Tuesday, February 21, 2006

VB2 - rationality's communication problems

Voltaire's Bastards 2
Rationality's communication problems


People like specific solutions. In societal terms we want to have a knowledge that the direction we are tending is the best possible course. We instinctively shy away from leaders who would answer with vagueness, indicating that the specifics we rely on really don't matter much in the end. This tendency seem analogous to religious tendencies towards highly specific extrapolations. From Voltaire's Bastards:

Our unquenchable thirst for answers has become one of the obvious characteristics of the West in the second half of the twentieth century. But what are answers when there is neither memory nor general understanding to give them meaning? This running together of the right answer with the search for truth is perhaps the most poignant sign of our confusion.

page 17


Confidence towards religion or rationality is based on the ability to understand. Realistically, religious language, while much deeper than most people can fathom can be interpreted to a point where sudden clarity seems apparent and limitations obvious. This seems similar to a move along Fowler's stages of progression. The limiting factor is often a deciphering of language and meaning. However, should we suppose that rationality suffers no such equivalencies? Continuing,

It is a curious sort of confusion. Organized and calm on the surface, our lives are lived in an atmosphere of nervous, even frenetic agitation. Hordes of essential answers fly about us and disappear, abruptly meaningless. Successive absolute solutions are provided for major public problems and then slip always without our consciously registering their failure. Neither the public and corporate authorities nor the experts are held responsible for their own actions in any sensible manner because the fracturing of memory and understanding has created a profound chaos in the individual's sense of what responsibility is.

This is part of the deadening of language which the reign of structure and abstract power has wrought.

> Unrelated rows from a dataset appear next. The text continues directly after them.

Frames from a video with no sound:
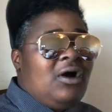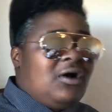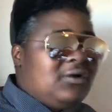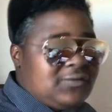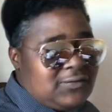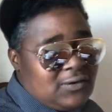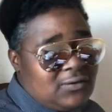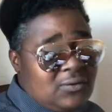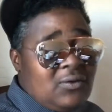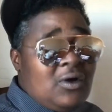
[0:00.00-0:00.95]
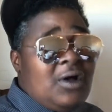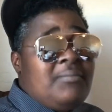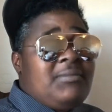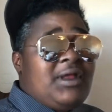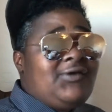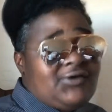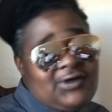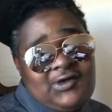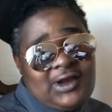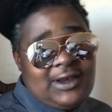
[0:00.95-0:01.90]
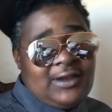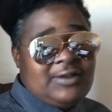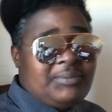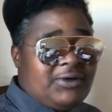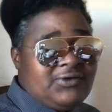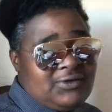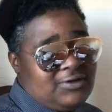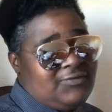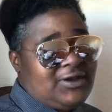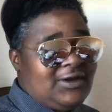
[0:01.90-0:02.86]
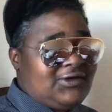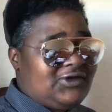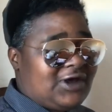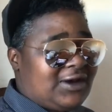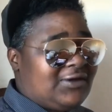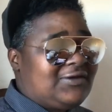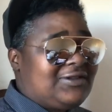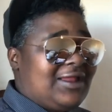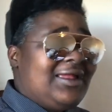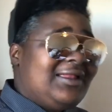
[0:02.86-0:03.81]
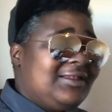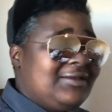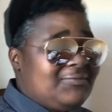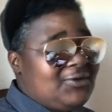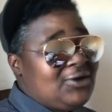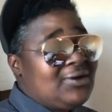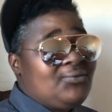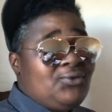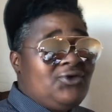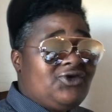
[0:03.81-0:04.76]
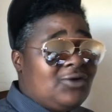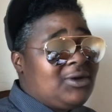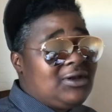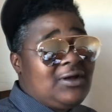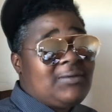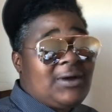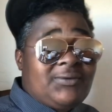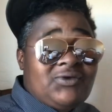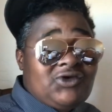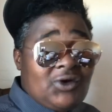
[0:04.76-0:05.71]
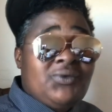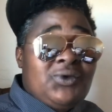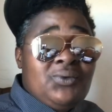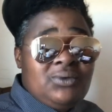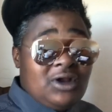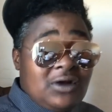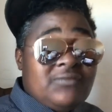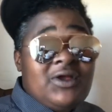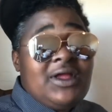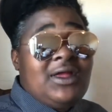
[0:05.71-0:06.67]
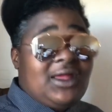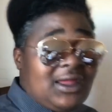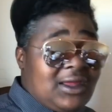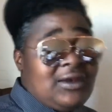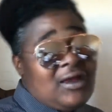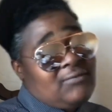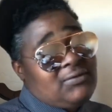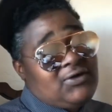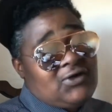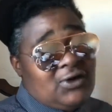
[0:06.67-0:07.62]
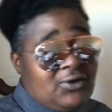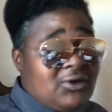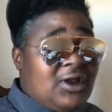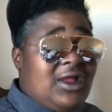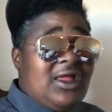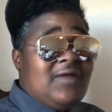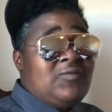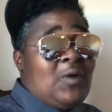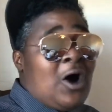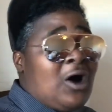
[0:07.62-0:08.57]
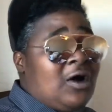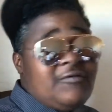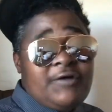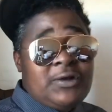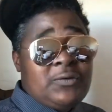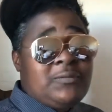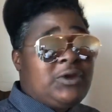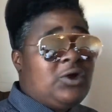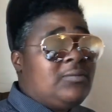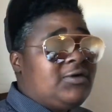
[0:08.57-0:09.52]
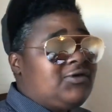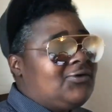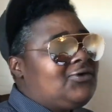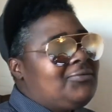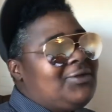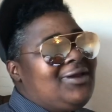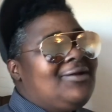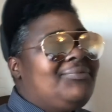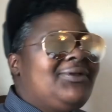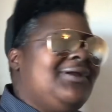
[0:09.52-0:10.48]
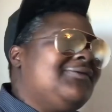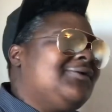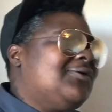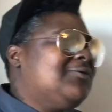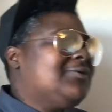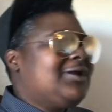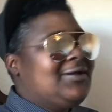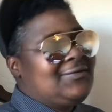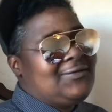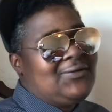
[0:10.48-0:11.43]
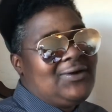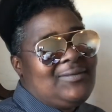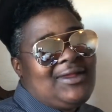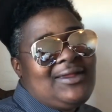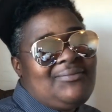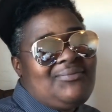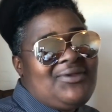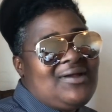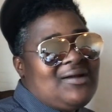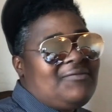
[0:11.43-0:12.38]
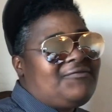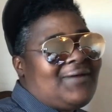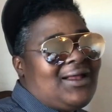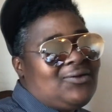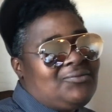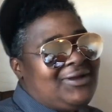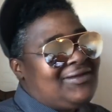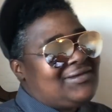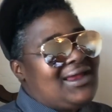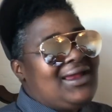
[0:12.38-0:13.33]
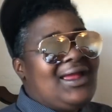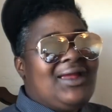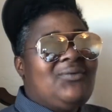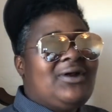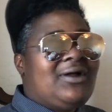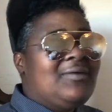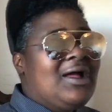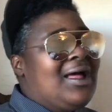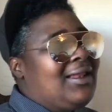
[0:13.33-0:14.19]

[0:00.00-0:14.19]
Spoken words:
Also, make sure you're checking out the post notification shout outs at the end of the video. If you show me love, I will show you love in return. If you aren't following me on my social media, please go over to Instagram, hit me up, follow me, say hey, what up.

The central concepts upon which we operate were long ago severed from their roots and changed into formal rhetoric. They have no meaning. They are used wildly or administratively as masks. And the more our language becomes as tool for limiting general discourse, the more our desire fro answers becomes frenzied.

page 17


In the moral realm it is common to think of rationality as a saviour. Yet, the more complex its associated language becomes, the more religious in nature it appears. While an ability to decipher significant levels of interactions may lead one to believe that absolutes can be discovered, this very complexity may sow the seeds of its own inapplicableness.


Yet there is no great need for answers. Solutions are the cheapest commodity of our day. They are the medicine show tonic of the rational elites. And the structures which produce them are largely responsible for the inner panic which seems endemic to modern man.

pg 17


Perhaps there is something to be said for reliance on vagueness. While not a popular thought (it certainly could stymie progress), perhaps forcing reliance on over specificity may be one of the underlying principles true religion should teach.